Output exactly, in the material below, the lines from the one with "[00:01:25.07]" through the one with "Transcript: He's a". Omit all pictures.

Top of Data to examine

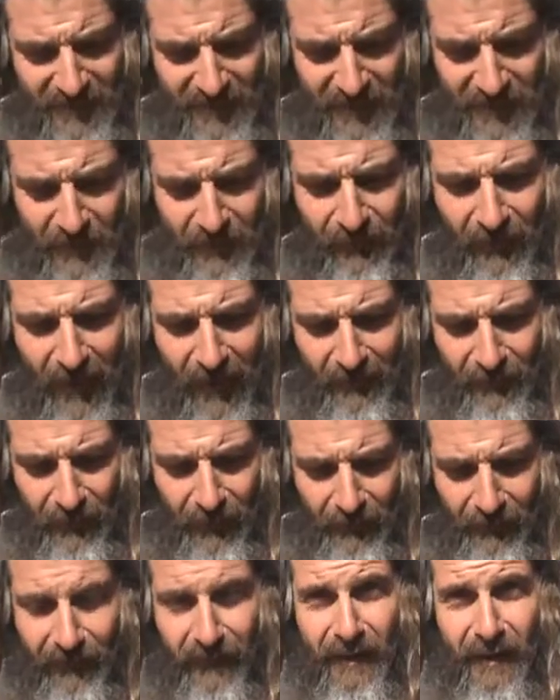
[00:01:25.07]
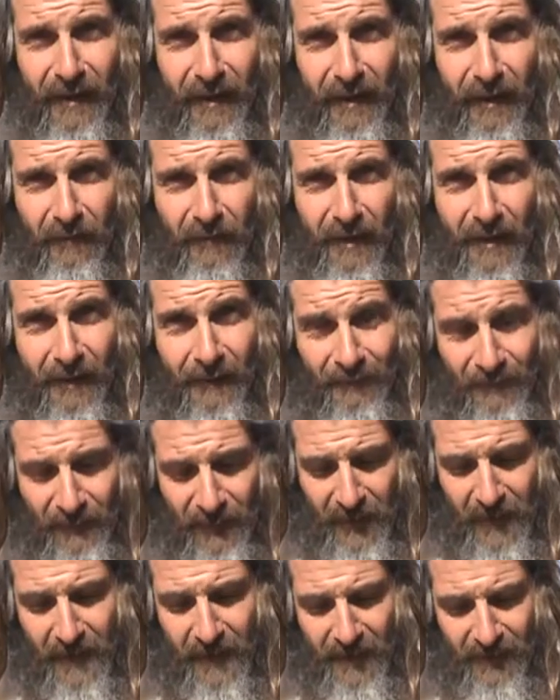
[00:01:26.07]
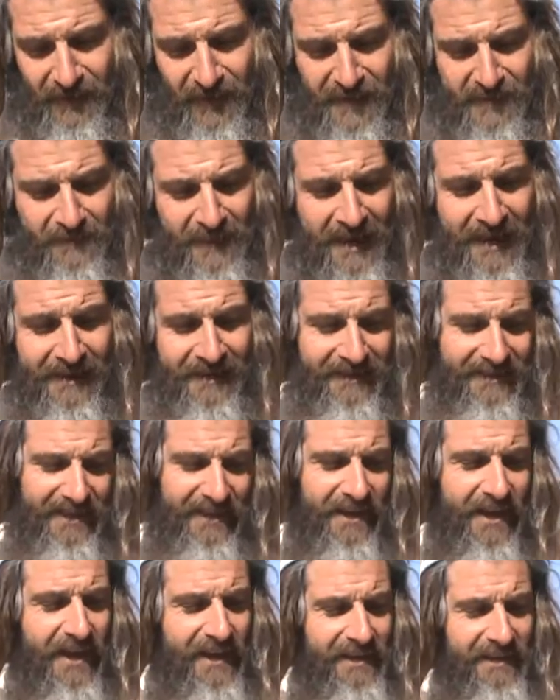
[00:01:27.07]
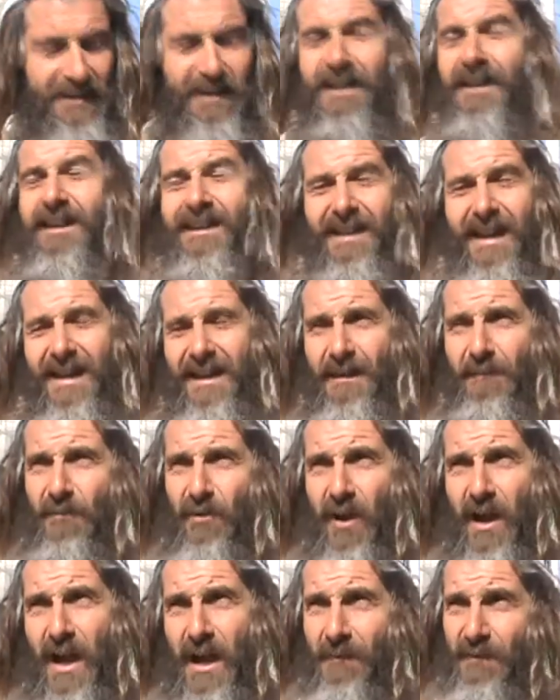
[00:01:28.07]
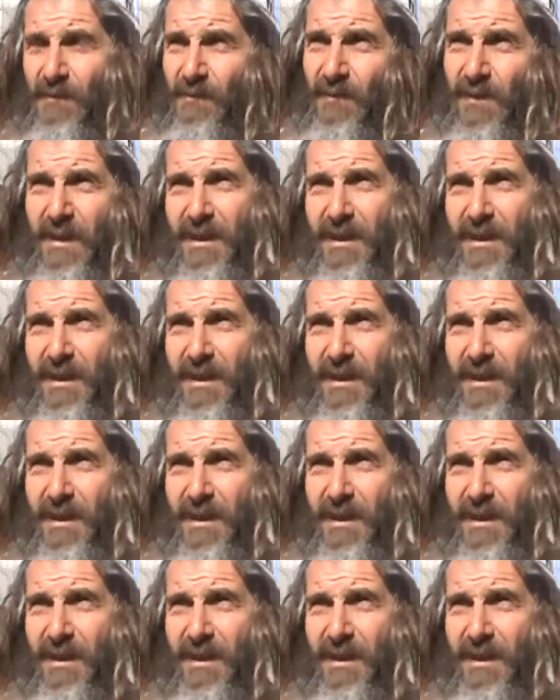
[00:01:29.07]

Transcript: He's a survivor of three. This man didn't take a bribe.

Bottom of Data to examine
Top of Data to examine

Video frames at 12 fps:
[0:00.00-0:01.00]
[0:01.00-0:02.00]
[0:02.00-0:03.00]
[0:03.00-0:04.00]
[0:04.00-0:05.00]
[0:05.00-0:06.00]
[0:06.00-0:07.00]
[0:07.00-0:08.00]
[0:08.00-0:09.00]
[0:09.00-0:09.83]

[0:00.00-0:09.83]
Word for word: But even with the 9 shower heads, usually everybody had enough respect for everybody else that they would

Bottom of Data to examine

### Reply to the task:
[00:01:25.07]
[00:01:26.07]
[00:01:27.07]
[00:01:28.07]
[00:01:29.07]

Transcript: He's a survivor of three. This man didn't take a bribe.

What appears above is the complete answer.